- Born: 27 July 1917 Glebe, New South Wales
- Died: 1 February 1983 (aged 65) Potts Point, New South Wales
- Education: Newington College
- Occupations: Art editor; philanthropist
- Spouse(s): Single; Never married
- Parent(s): Harry Horton and Ethel Mabel (née Harris)

= Mervyn Horton =

Australian art editor (1917–1983)

Mervyn Emrys Rosser Horton (27 July 1917 – 1 February 1983) was an Australian art editor, art collector and philanthropist.

==Early life==
Horton was born at L’Aiglon 278 Glebe Point Road, Glebe, New South Wales, six years after his parents had migrated to Australia. He was the only child of Welsh-born Ethel Mabel (née Harris) and Harry Horton, an English chartered accountant and businessman. His family moved to Penalt in Ashfield from where Horton attended Newington College (1930–1935) He edited the school magazine The Newingtonian and was a committee member of the Newington historical society. In 1936 the Horton’s attended the Berlin Olympics and on his return Horton submitted travel articles to the Sydney Morning Herald. He was offered work with the paper but Harry Horton insisted his son enrol in a profession. He spent a year studying medicine at the University of Sydney before switching to law. Horton was an articled clerk when his father died in 1940.

==Working life==
The death of his father provided Horton with an income from Traversi Jones and the chance to pursue his natural interests. Although close to graduation he gave up the law. He then became an assistant to photographers Olga Sharpe and Max Dupain, studied cooking and in 1956 he opened an espresso bar and art gallery in Rowe Street, Sydney. He was a patron of the Creative Leisure Movement, and director and editor of Ure Smith Publishers. In 1962 he founded, and until 1983, edited Art and Australia to promote Australian artists. He also edited several picture books of contemporary Australian art.

==Prisoners==
The Glebe Society, who aim to protect the heritage of Glebe and Forest Lodge in inner Sydney have in recent years credited Horton with writing a play entitled Prisoners which in setting and tone was reminiscent of David Williamson’s The Removalists. Sadly no copy of the play has been located nor does his estate or any Australian library hold a copy.

==Community involvement==
Horton served as secretary of the Society of Artists, an executive member of the Arts Council of Australia (NSW Division), a board member of the National Trust of Australia (NSW), a trustee of the Art Gallery of New South Wales and an Australian commissioner for the XIIIth Bienal Internacional de São Paulo.

==Honours==
In 1982, he was made a Member of the Order of Australia in the General Division.

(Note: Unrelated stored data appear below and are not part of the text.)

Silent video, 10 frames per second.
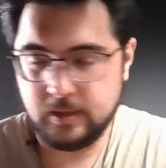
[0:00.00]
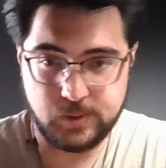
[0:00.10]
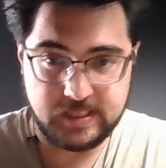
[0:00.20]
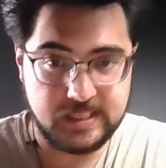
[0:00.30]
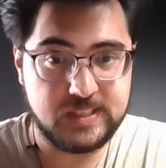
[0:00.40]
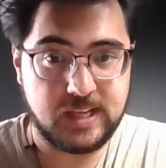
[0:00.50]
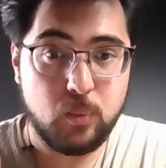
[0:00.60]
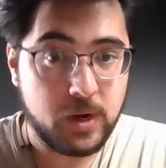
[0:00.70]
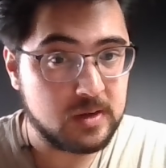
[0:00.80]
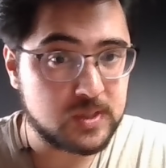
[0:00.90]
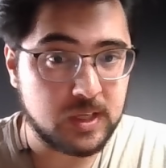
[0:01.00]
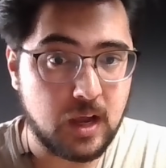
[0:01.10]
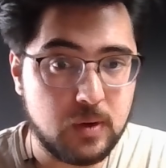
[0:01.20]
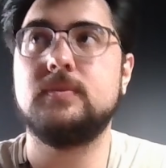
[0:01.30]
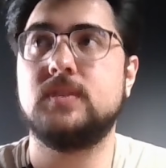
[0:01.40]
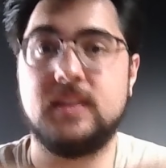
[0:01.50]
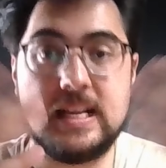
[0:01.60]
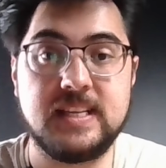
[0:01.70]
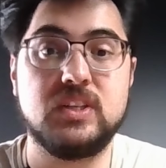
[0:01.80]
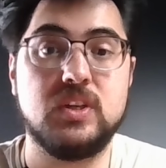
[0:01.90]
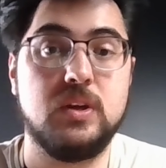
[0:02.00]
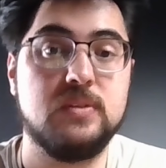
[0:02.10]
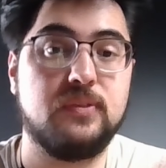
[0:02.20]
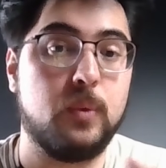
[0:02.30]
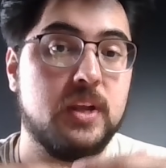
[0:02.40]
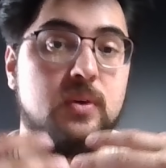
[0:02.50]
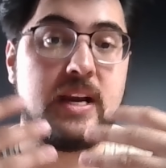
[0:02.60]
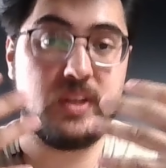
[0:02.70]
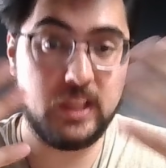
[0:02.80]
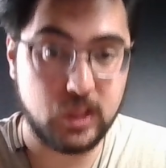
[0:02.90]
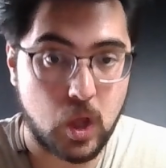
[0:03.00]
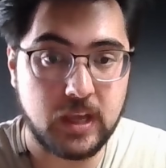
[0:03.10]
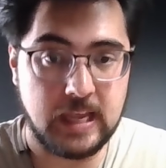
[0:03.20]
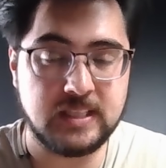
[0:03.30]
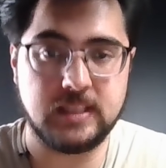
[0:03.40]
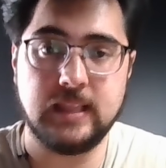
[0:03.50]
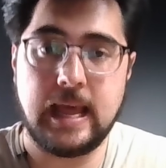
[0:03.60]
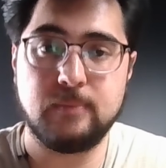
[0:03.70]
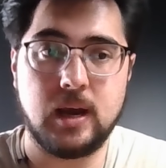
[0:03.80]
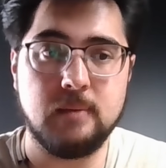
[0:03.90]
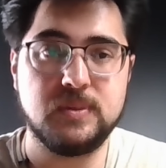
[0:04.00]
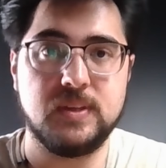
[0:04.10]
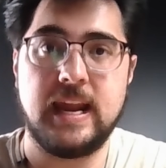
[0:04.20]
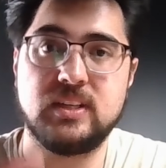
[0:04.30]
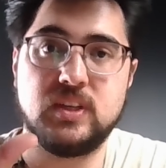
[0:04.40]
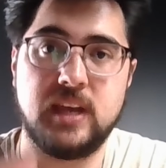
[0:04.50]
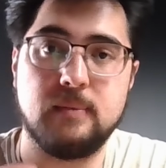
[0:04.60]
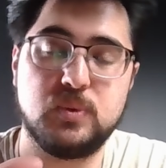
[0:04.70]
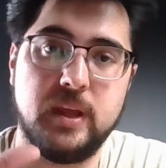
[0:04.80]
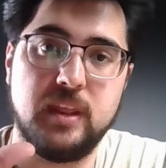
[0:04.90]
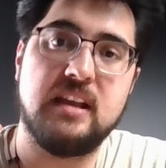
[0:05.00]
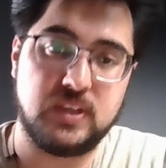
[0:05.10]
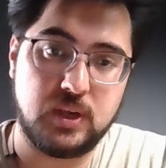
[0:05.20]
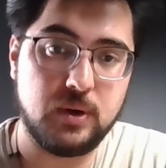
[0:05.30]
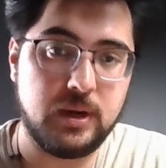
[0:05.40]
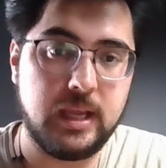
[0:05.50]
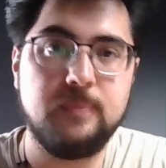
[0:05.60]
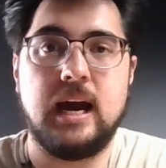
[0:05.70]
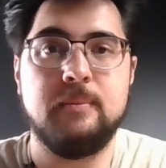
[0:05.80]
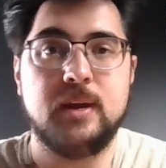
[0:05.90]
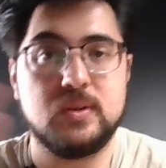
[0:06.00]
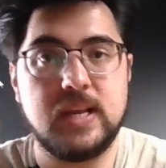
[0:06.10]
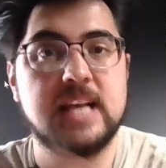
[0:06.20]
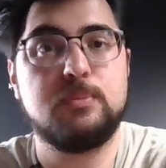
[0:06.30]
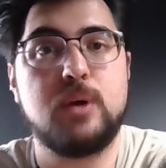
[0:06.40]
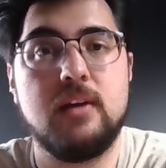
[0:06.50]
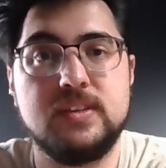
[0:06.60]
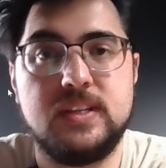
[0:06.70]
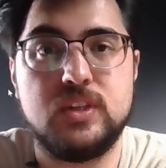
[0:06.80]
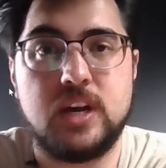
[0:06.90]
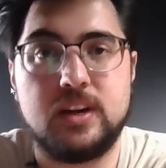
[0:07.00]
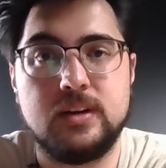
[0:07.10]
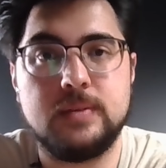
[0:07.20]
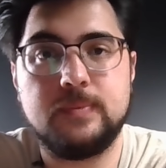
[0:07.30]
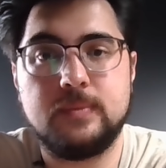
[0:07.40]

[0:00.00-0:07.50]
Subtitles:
So I did say Windows Hello, so that's actually used for when you actually log into the laptop, so that actually helps with security. It also has a privacy shutter.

==Private life and legacy==
A conservative and closeted gay man until the 1950s Horton lived more openly after that. He met Lenwood Morris, a dancer with the Katherine Dunham black American company, and he was his first regular male lover. A generous host, Horton gave lavish parties at his Palm Beach weekender and his home at Potts Point. For over a decade he lived at Potts Point with the antique dealer Christopher Davis. Over many years Horton travelled internationally with his friend James Fairfax. He died of liver cancer survived by his mother who died in her 100th year seven months later. Raised in the Baptist Church and educated at a Methodist school Horton planned his own High Anglican funeral service at Christ Church St Laurence. His ashes are scattered in the dog cemetery at James Fairfax’s Bowral estate at Retford Park.

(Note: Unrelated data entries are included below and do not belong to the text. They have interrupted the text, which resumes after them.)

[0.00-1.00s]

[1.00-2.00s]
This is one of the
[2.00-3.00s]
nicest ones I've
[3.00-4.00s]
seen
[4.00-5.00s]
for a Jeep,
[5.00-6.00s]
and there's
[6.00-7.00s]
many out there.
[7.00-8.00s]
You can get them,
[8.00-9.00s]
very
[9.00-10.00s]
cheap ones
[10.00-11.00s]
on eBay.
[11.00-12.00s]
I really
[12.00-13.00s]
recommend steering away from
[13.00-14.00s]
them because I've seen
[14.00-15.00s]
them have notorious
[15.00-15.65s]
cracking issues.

On his death, one-fifth of the residue of the estate went to two daughters of Christopher Davis, another fifth to two cousins, and the remaining three-fifths to the National Trust and the Art Gallery of New South Wales. The doyen of the Sydney art world for thirty years as a writer, collector, patron and philanthropist, the Mervyn Horton Bequest had in 2006 purchased over $8 million of contemporary art for the AGNSW. His papers are held by the National Library of Australia. It was a condition of Horton's bequest to the Art Gallery of New South Wales that it display annually a painting of himself by Australian artist, Bryan Westwood. The gallery has not observed this condition.
During the Centenary of the Old Newingtonians Union an exhibition of portraits of Old Newingtonians was held at Parliament House, Sydney, and a small head and shoulders portrait of Horton by Westwood was hung.